Città del Vaticano (AsiaNews) – Imparare ad accusare se stessi davanti a Dio per “guarire” dall’ipocrisia, che è “il linguaggio” del diavolo. E’ il monito rivolto oggi da papa Francesco nell’omelia della messa celebrata a Casa santa Marta, nella quale ha commentato il brano del Vangelo (Lc 11,37-41) nel quale Gesù, invitato a pranzo da un fariseo, viene criticato dal padrone di casa perché, prima di mettersi a tavola, non aveva fatto le abluzioni rituali.

“C’è – ha detto Francesco - un atteggiamento che il Signore non tollera: l’ipocrisia. E’ questo che succede oggi nel Vangelo. Invitano Gesù a pranzo, ma per giudicarlo, non per fare amicizia”. L’ipocrisia “è proprio apparire di un modo ed essere di un altro”. E’ pensare di nascosto diversamente da come appare.

Gesù non sopporta l'ipocrisia. E spesso chiama i farisei ipocriti, sepolcri imbiancati. Non è un insulto quello di Gesù, è la verità. “Da fuori tu sei perfetto, anzi inamidato, proprio con la correttezza, ma da dentro sei un’altra cosa”. “L’atteggiamento ipocrita – ha ammonito Francesco - nasce dal grande bugiardo, il diavolo”. Lui è il “grande ipocrita” e gli ipocriti sono i suoi “eredi”. “L’ipocrisia è il linguaggio del diavolo, è il linguaggio del male che entra nel nostro cuore e viene seminato dal diavolo. Non si può convivere con gente ipocrita ma ce ne sono. A Gesù piace smascherare l’ipocrisia. Lui sa che sarà proprio questo atteggiamento ipocrita a portarlo alla morte, perché l’ipocrita non pensa se usa dei mezzi leciti o no, va avanti: la calunnia? ‘Facciamo la calunnia’; il falso testimone? ‘Cerchiamo un falso testimone’”.

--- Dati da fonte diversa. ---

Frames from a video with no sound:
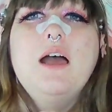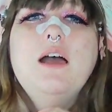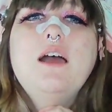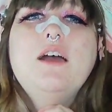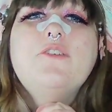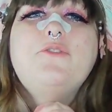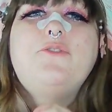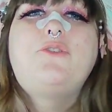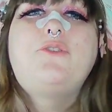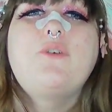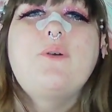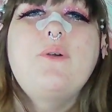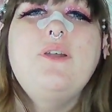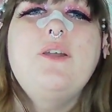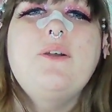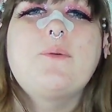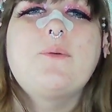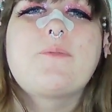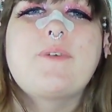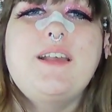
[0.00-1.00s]
do
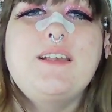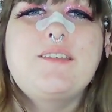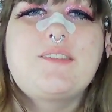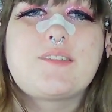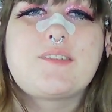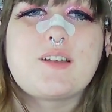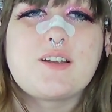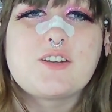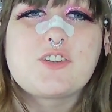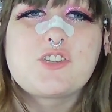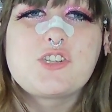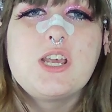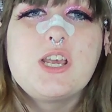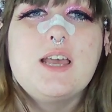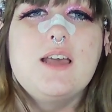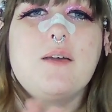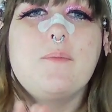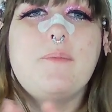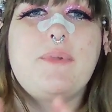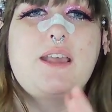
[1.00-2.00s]
your research,
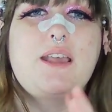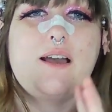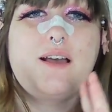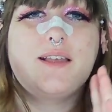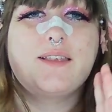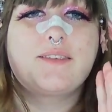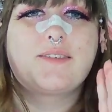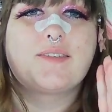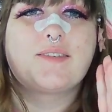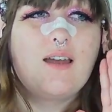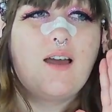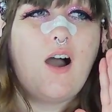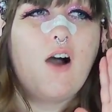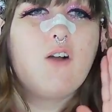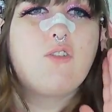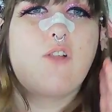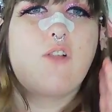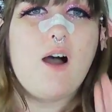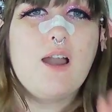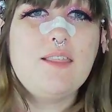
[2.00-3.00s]
because a
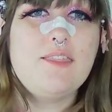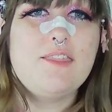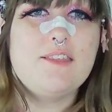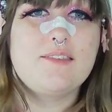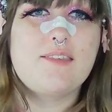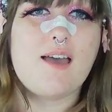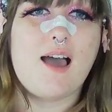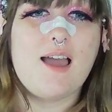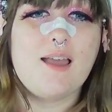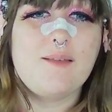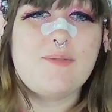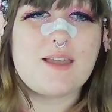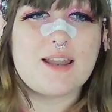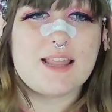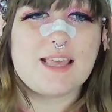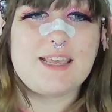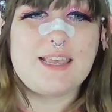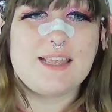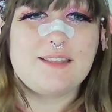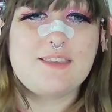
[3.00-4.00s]
lot of the time that I
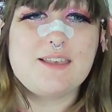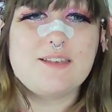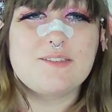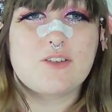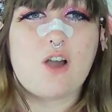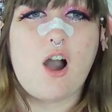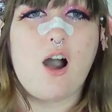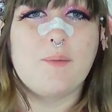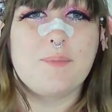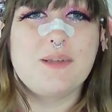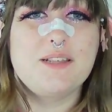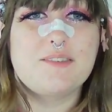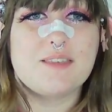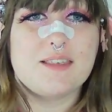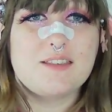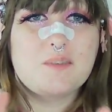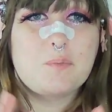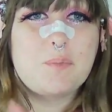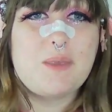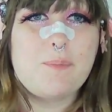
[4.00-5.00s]
get these comments,
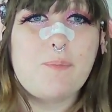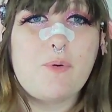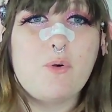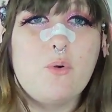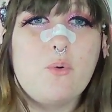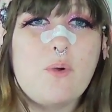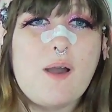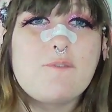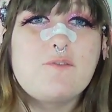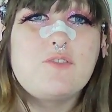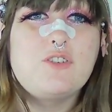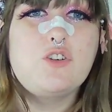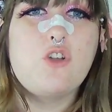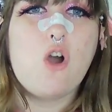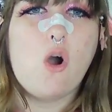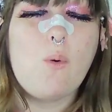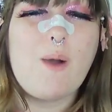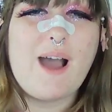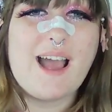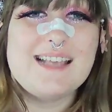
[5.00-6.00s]
it's people who have
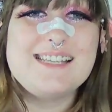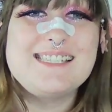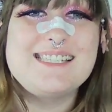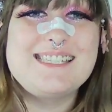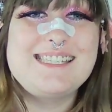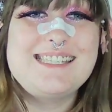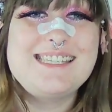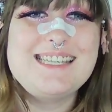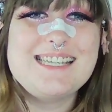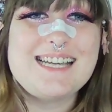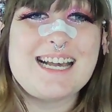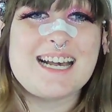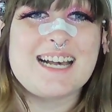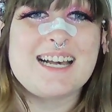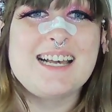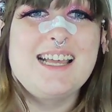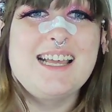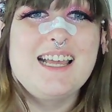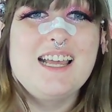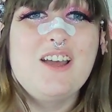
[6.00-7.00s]
no idea
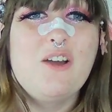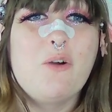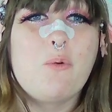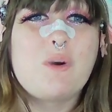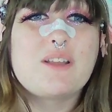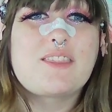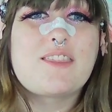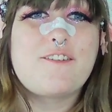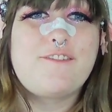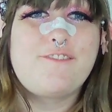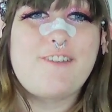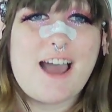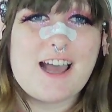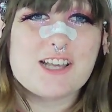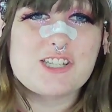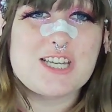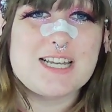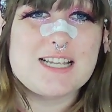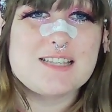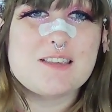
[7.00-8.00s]
what the
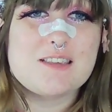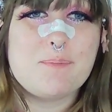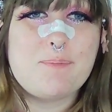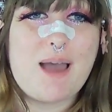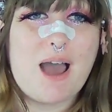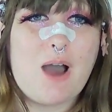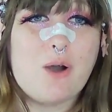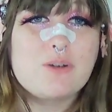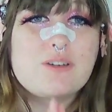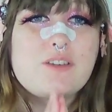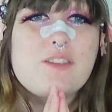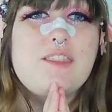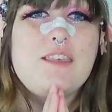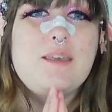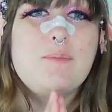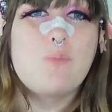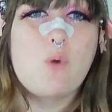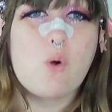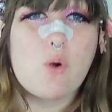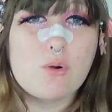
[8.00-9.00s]
fashion is about, the
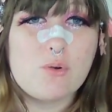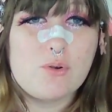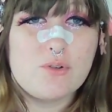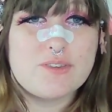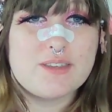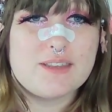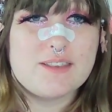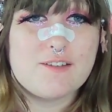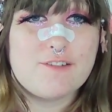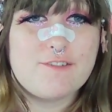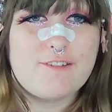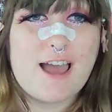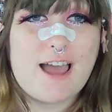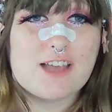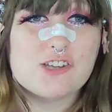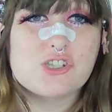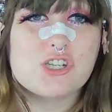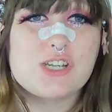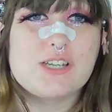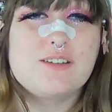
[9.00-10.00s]
morals in the
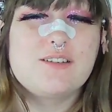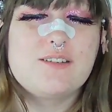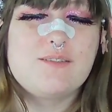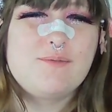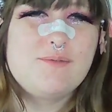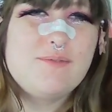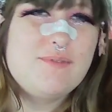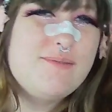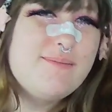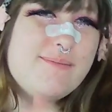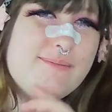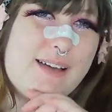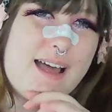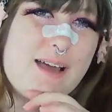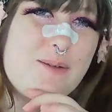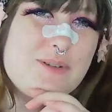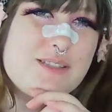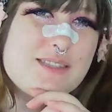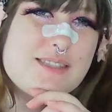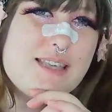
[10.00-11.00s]
fashion. I
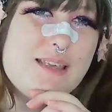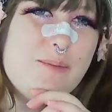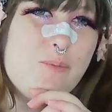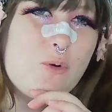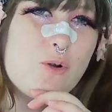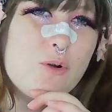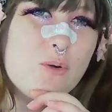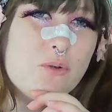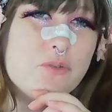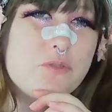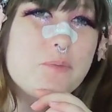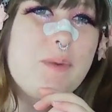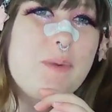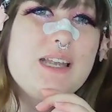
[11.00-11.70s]
wouldn't say morals, but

Qualcuno, ha proseguito il Papa, potrebbe obiettare “che da noi non esiste l’ipocrisia così”. Ma pensare questo è un errore. “Il linguaggio ipocrita, non dirò che sia normale, ma è comune, è di tutti i giorni. L’apparire di un modo e l’essere in un altro. Nella lotta per il potere, per esempio, le invidie, le gelosie ti fanno apparire un modo di essere e da dentro c’è il veleno per uccidere perché sempre l’ipocrisia uccide, sempre, prima o poi uccide”.

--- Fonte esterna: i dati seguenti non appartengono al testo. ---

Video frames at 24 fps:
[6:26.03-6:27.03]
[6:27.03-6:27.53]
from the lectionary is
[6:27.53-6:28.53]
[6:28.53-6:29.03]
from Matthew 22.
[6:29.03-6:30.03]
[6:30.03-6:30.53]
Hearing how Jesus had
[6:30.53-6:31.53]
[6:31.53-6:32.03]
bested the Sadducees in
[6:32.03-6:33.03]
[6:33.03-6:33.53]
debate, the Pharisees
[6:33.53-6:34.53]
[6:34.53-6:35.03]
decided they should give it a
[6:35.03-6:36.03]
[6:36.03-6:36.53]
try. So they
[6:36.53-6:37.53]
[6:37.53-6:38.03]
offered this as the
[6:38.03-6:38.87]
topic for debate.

Per guarire da questo atteggiamento, ha affermato Francesco, serve “la verità, davanti a Dio. E’ accusare sé stessi. Noi dobbiamo imparare ad accusarci: ‘Io ho fatto questo, io la penso così, cattivamente… Io ho invidia, io vorrei distruggere quello…’, quello che è dentro, nostro, e dircelo, davanti a Dio. Questo è un esercizio spirituale che non è comune, non è abituale, ma cerchiamo di farlo: accusare noi stessi, vederci nel peccato, nelle ipocrisie nella malvagità che c’è nel nostro cuore. Perché il diavolo semina malvagità e dire al Signore: ‘Ma guarda Signore, come sono!’, e dirlo con umiltà”.

Imparare ad accusare noi stessi è “una cosa forse troppo forte ma è così: un cristiano che non sa accusare sé stesso non è un buon cristiano” e rischia di cadere nell’ipocrisia. E Francesco ha ricordato la preghiera di Pietro quando disse al Signore: allontanati da me perché sono un uomo peccatore. “Che noi impariamo – ha concluso - ad accusarci noi, noi stessi”.